What to work on: Reproduce every line of the data, exactly and without its pictures.

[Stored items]
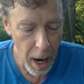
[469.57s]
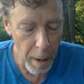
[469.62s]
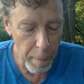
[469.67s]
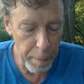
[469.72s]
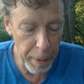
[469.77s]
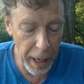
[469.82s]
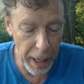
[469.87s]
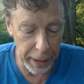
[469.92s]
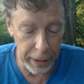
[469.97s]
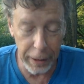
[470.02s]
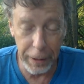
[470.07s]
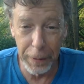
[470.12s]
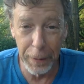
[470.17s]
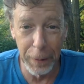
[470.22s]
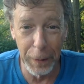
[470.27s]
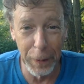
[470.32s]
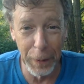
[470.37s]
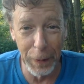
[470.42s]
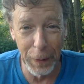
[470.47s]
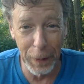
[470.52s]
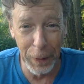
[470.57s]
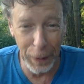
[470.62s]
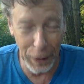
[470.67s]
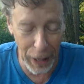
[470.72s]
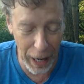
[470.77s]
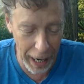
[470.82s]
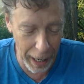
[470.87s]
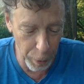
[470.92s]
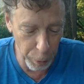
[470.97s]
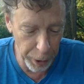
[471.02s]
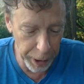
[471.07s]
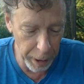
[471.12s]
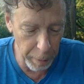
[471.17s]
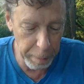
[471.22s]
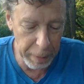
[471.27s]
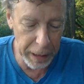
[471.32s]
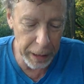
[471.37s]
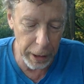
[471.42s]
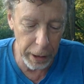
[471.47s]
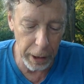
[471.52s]
But I would
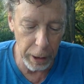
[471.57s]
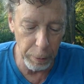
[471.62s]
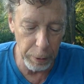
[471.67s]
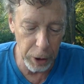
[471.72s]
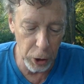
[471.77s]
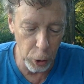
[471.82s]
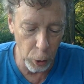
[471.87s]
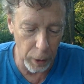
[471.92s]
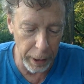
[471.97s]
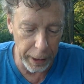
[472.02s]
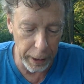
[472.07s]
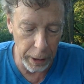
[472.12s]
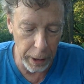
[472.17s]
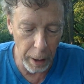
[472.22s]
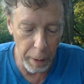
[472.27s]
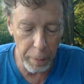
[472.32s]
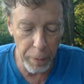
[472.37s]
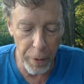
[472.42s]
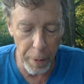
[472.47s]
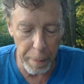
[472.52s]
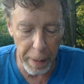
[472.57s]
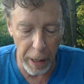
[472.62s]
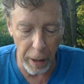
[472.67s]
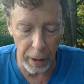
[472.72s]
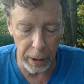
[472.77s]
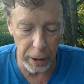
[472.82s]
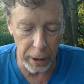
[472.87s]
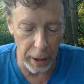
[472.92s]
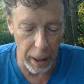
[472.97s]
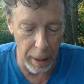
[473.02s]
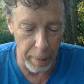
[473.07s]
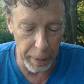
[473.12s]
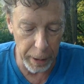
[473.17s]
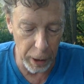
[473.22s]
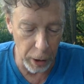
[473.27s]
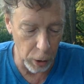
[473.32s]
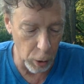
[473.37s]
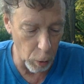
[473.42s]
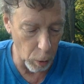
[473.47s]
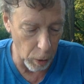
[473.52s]
immediately rejoin the Paris Climate
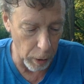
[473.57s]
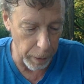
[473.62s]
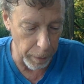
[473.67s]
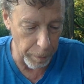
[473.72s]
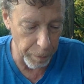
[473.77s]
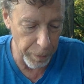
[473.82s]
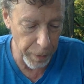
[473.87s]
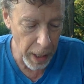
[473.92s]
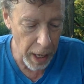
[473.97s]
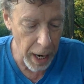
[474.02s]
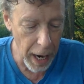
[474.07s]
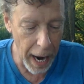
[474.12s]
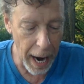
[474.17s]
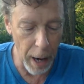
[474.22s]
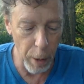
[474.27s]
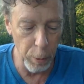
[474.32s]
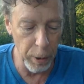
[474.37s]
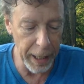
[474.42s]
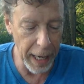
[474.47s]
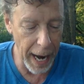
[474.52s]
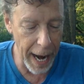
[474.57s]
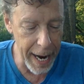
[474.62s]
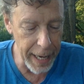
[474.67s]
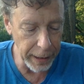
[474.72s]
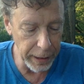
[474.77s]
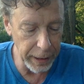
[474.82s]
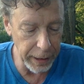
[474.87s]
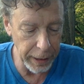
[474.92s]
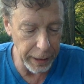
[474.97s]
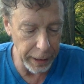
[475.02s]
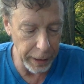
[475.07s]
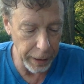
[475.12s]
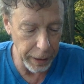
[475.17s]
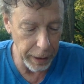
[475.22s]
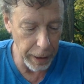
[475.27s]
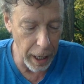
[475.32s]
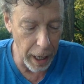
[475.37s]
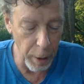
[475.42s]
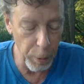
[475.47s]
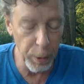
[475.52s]
Accord. I would
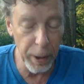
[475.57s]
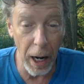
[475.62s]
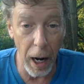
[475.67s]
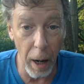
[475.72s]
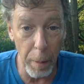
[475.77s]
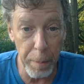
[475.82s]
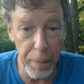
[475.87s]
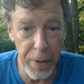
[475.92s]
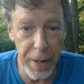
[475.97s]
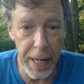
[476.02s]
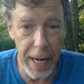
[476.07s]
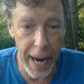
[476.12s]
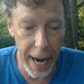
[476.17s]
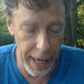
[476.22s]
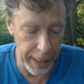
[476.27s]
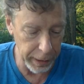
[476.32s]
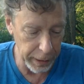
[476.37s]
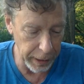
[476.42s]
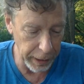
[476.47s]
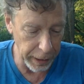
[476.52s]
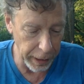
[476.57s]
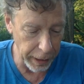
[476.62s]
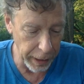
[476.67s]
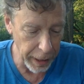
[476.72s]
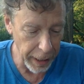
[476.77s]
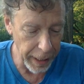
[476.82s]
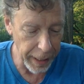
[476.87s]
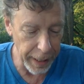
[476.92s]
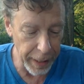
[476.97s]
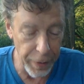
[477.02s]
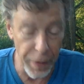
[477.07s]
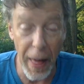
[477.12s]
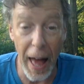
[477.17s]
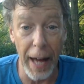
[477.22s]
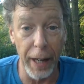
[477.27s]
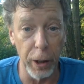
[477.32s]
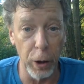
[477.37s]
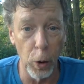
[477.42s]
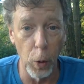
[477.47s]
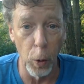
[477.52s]
up the ante in
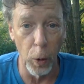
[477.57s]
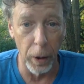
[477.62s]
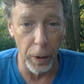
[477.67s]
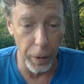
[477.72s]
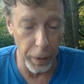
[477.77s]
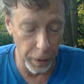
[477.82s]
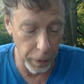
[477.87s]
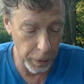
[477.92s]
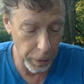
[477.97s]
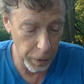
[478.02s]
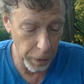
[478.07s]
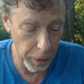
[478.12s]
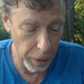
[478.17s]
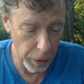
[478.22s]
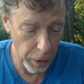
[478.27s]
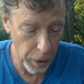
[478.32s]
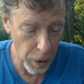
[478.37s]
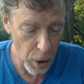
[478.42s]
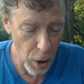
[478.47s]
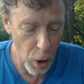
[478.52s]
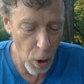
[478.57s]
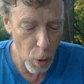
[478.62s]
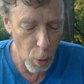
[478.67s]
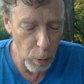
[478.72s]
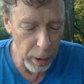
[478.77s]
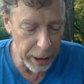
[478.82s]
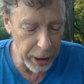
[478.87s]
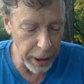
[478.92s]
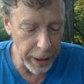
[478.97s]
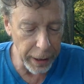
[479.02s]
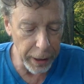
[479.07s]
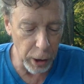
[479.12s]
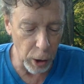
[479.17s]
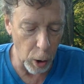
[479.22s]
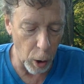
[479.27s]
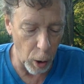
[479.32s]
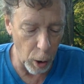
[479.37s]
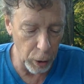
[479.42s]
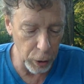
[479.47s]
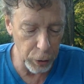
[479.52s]
that accord, which it
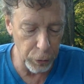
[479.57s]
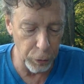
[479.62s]
calls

Result below:
[469.57s]
[469.62s]
[469.67s]
[469.72s]
[469.77s]
[469.82s]
[469.87s]
[469.92s]
[469.97s]
[470.02s]
[470.07s]
[470.12s]
[470.17s]
[470.22s]
[470.27s]
[470.32s]
[470.37s]
[470.42s]
[470.47s]
[470.52s]
[470.57s]
[470.62s]
[470.67s]
[470.72s]
[470.77s]
[470.82s]
[470.87s]
[470.92s]
[470.97s]
[471.02s]
[471.07s]
[471.12s]
[471.17s]
[471.22s]
[471.27s]
[471.32s]
[471.37s]
[471.42s]
[471.47s]
[471.52s]
But I would
[471.57s]
[471.62s]
[471.67s]
[471.72s]
[471.77s]
[471.82s]
[471.87s]
[471.92s]
[471.97s]
[472.02s]
[472.07s]
[472.12s]
[472.17s]
[472.22s]
[472.27s]
[472.32s]
[472.37s]
[472.42s]
[472.47s]
[472.52s]
[472.57s]
[472.62s]
[472.67s]
[472.72s]
[472.77s]
[472.82s]
[472.87s]
[472.92s]
[472.97s]
[473.02s]
[473.07s]
[473.12s]
[473.17s]
[473.22s]
[473.27s]
[473.32s]
[473.37s]
[473.42s]
[473.47s]
[473.52s]
immediately rejoin the Paris Climate
[473.57s]
[473.62s]
[473.67s]
[473.72s]
[473.77s]
[473.82s]
[473.87s]
[473.92s]
[473.97s]
[474.02s]
[474.07s]
[474.12s]
[474.17s]
[474.22s]
[474.27s]
[474.32s]
[474.37s]
[474.42s]
[474.47s]
[474.52s]
[474.57s]
[474.62s]
[474.67s]
[474.72s]
[474.77s]
[474.82s]
[474.87s]
[474.92s]
[474.97s]
[475.02s]
[475.07s]
[475.12s]
[475.17s]
[475.22s]
[475.27s]
[475.32s]
[475.37s]
[475.42s]
[475.47s]
[475.52s]
Accord. I would
[475.57s]
[475.62s]
[475.67s]
[475.72s]
[475.77s]
[475.82s]
[475.87s]
[475.92s]
[475.97s]
[476.02s]
[476.07s]
[476.12s]
[476.17s]
[476.22s]
[476.27s]
[476.32s]
[476.37s]
[476.42s]
[476.47s]
[476.52s]
[476.57s]
[476.62s]
[476.67s]
[476.72s]
[476.77s]
[476.82s]
[476.87s]
[476.92s]
[476.97s]
[477.02s]
[477.07s]
[477.12s]
[477.17s]
[477.22s]
[477.27s]
[477.32s]
[477.37s]
[477.42s]
[477.47s]
[477.52s]
up the ante in
[477.57s]
[477.62s]
[477.67s]
[477.72s]
[477.77s]
[477.82s]
[477.87s]
[477.92s]
[477.97s]
[478.02s]
[478.07s]
[478.12s]
[478.17s]
[478.22s]
[478.27s]
[478.32s]
[478.37s]
[478.42s]
[478.47s]
[478.52s]
[478.57s]
[478.62s]
[478.67s]
[478.72s]
[478.77s]
[478.82s]
[478.87s]
[478.92s]
[478.97s]
[479.02s]
[479.07s]
[479.12s]
[479.17s]
[479.22s]
[479.27s]
[479.32s]
[479.37s]
[479.42s]
[479.47s]
[479.52s]
that accord, which it
[479.57s]
[479.62s]
calls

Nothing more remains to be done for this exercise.